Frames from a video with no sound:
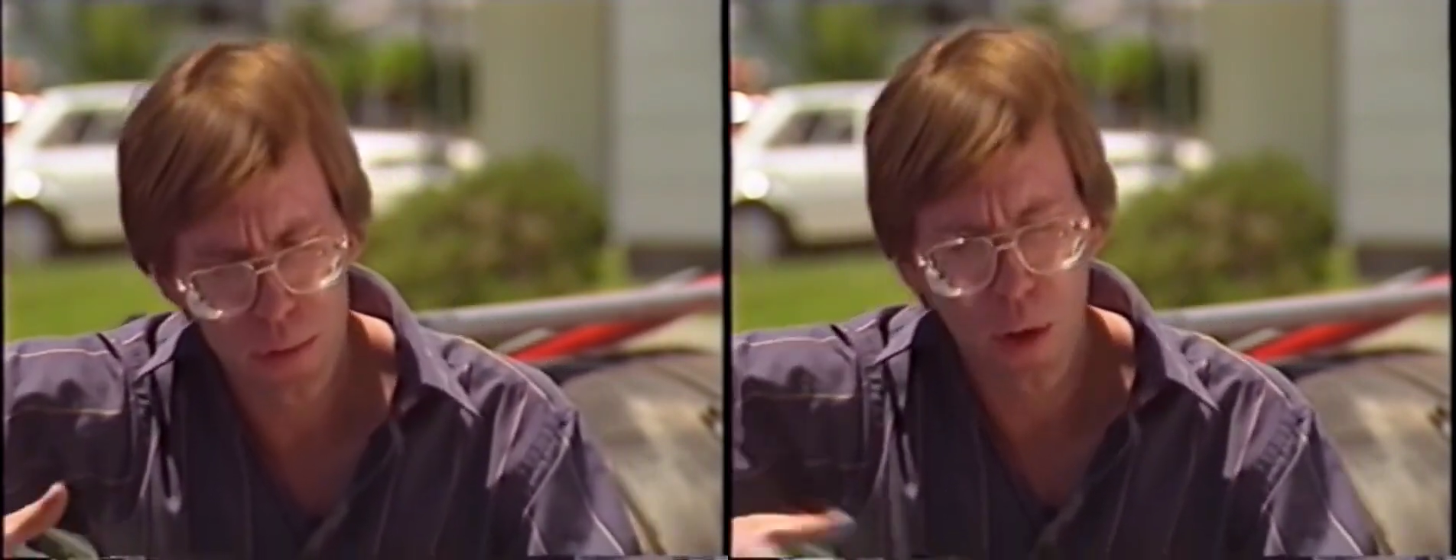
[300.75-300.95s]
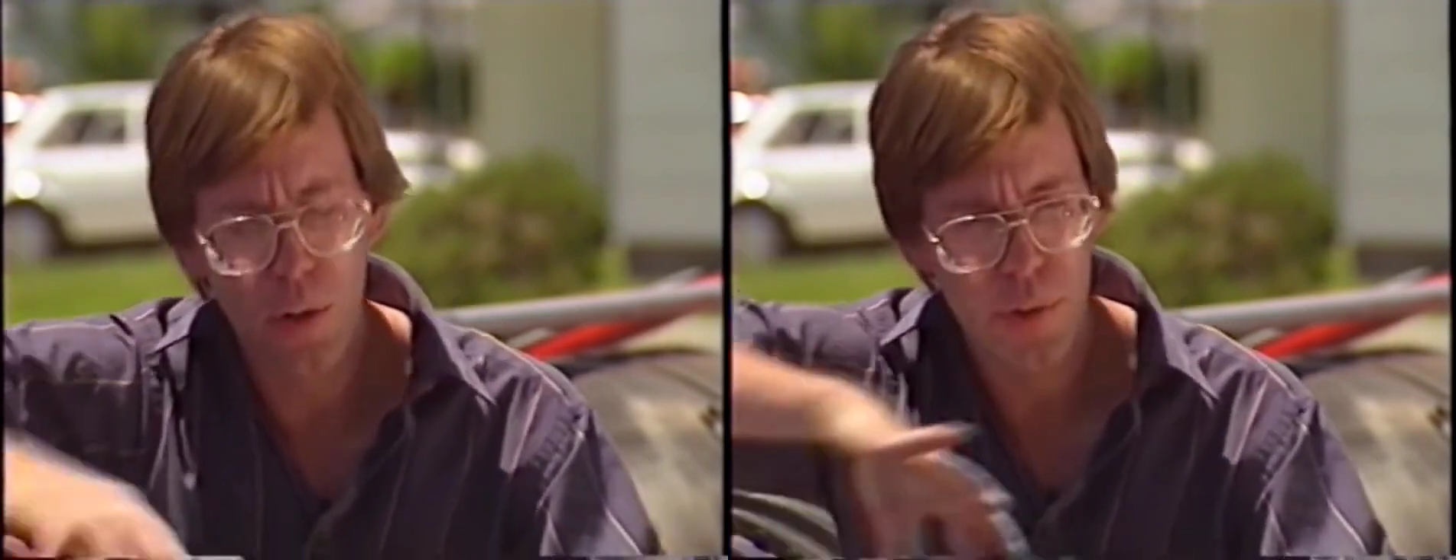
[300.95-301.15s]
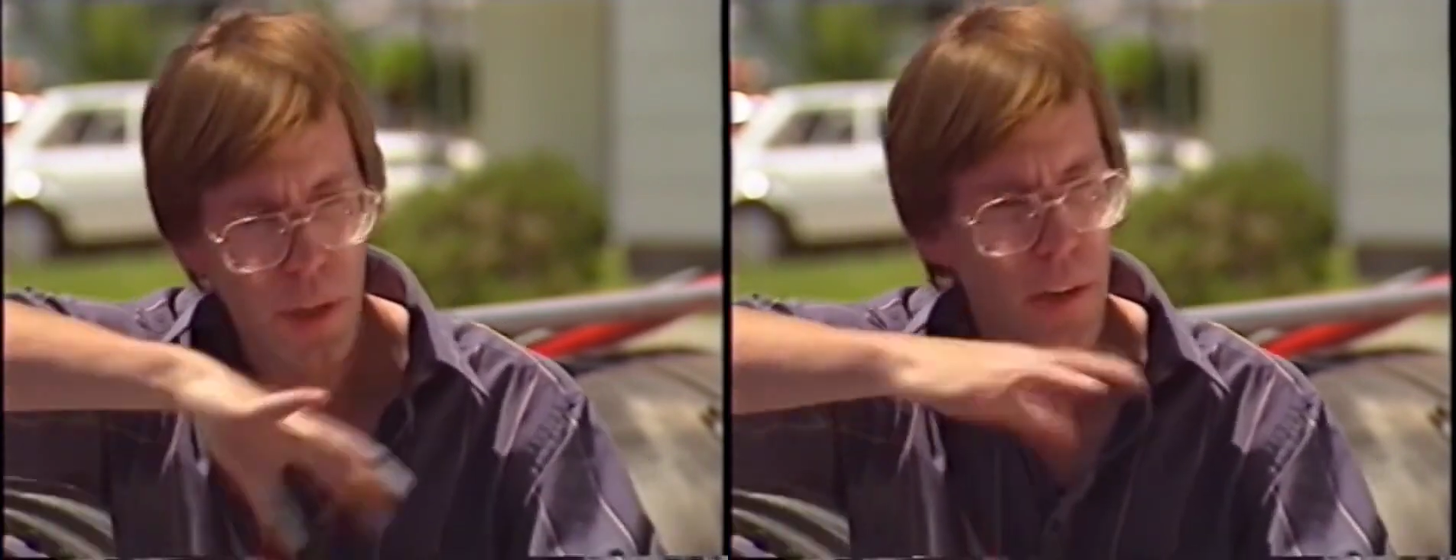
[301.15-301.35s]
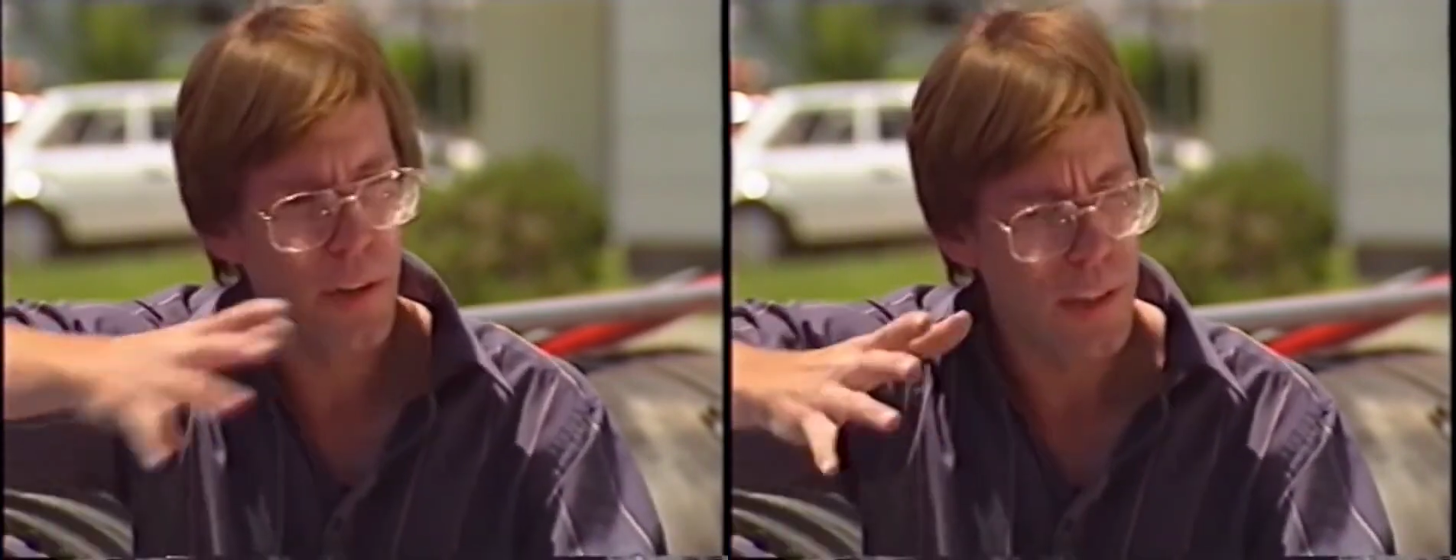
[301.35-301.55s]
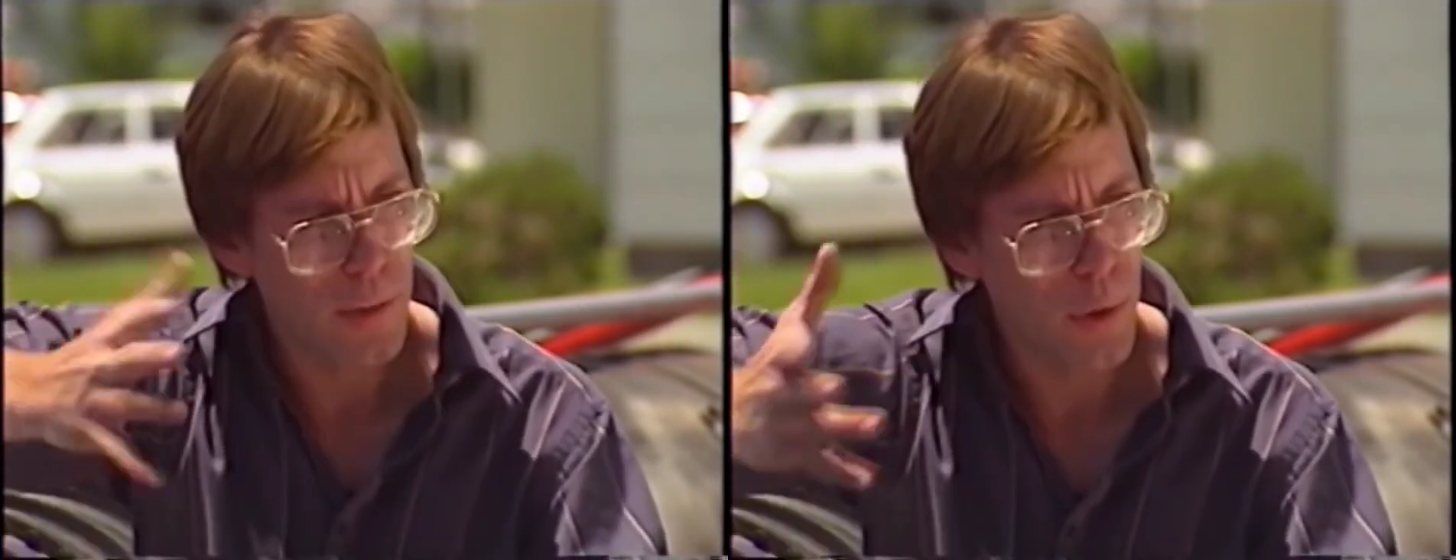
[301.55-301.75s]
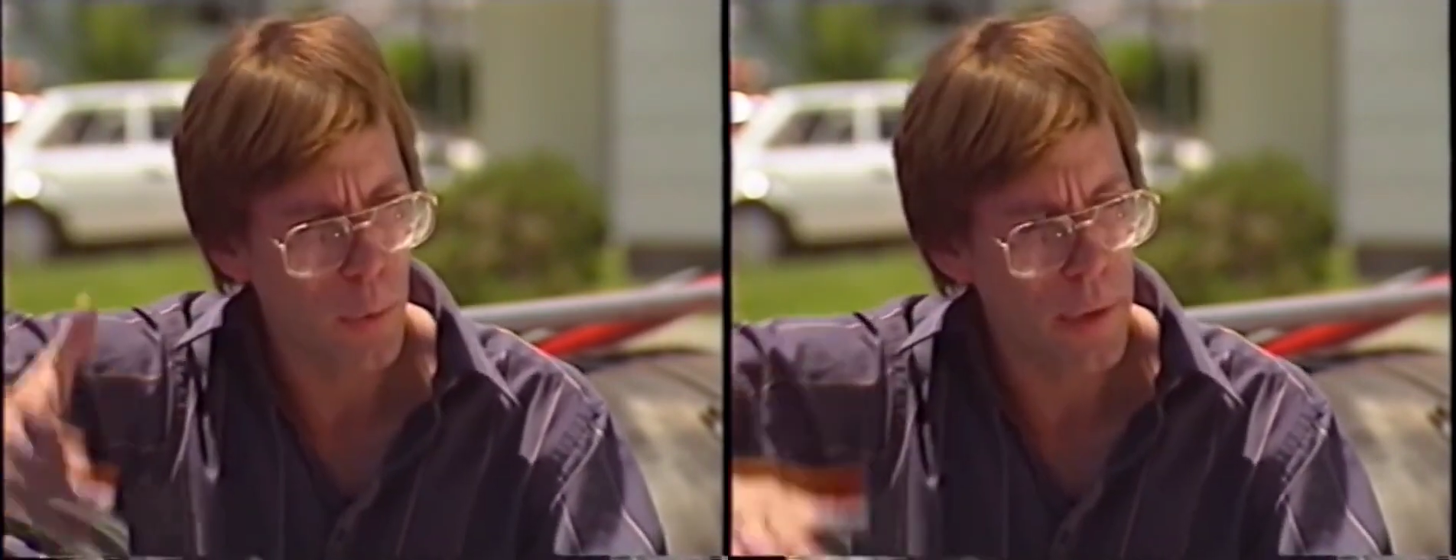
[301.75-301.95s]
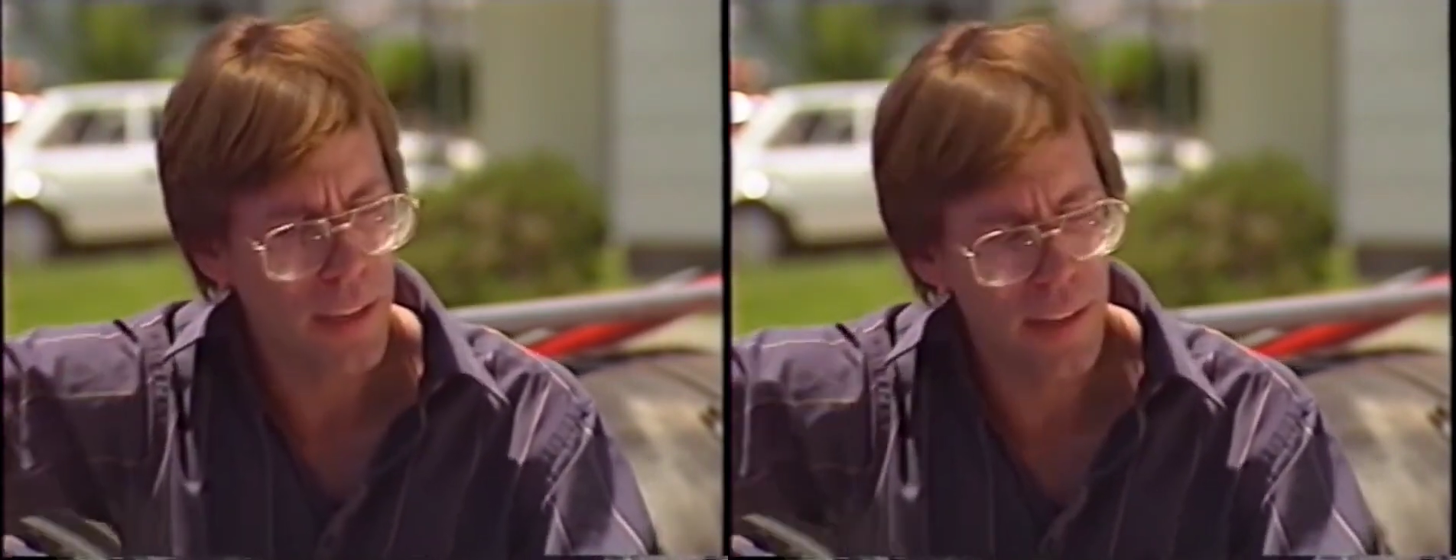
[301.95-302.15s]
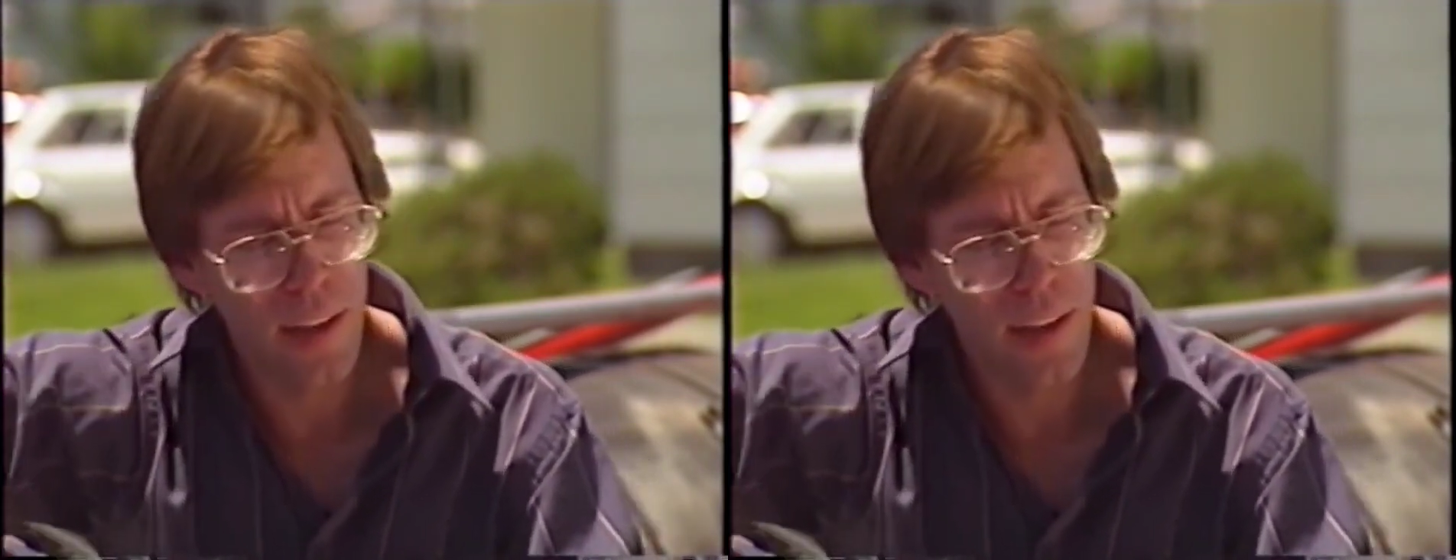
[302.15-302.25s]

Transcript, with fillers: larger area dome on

++++++++++

## Exercise requirements
The preceding entries are to be written out again exactly, with the pictures removed.

## Task answer
Frames from a video with no sound:
[300.75-300.95s]
[300.95-301.15s]
[301.15-301.35s]
[301.35-301.55s]
[301.55-301.75s]
[301.75-301.95s]
[301.95-302.15s]
[302.15-302.25s]

Transcript, with fillers: larger area dome on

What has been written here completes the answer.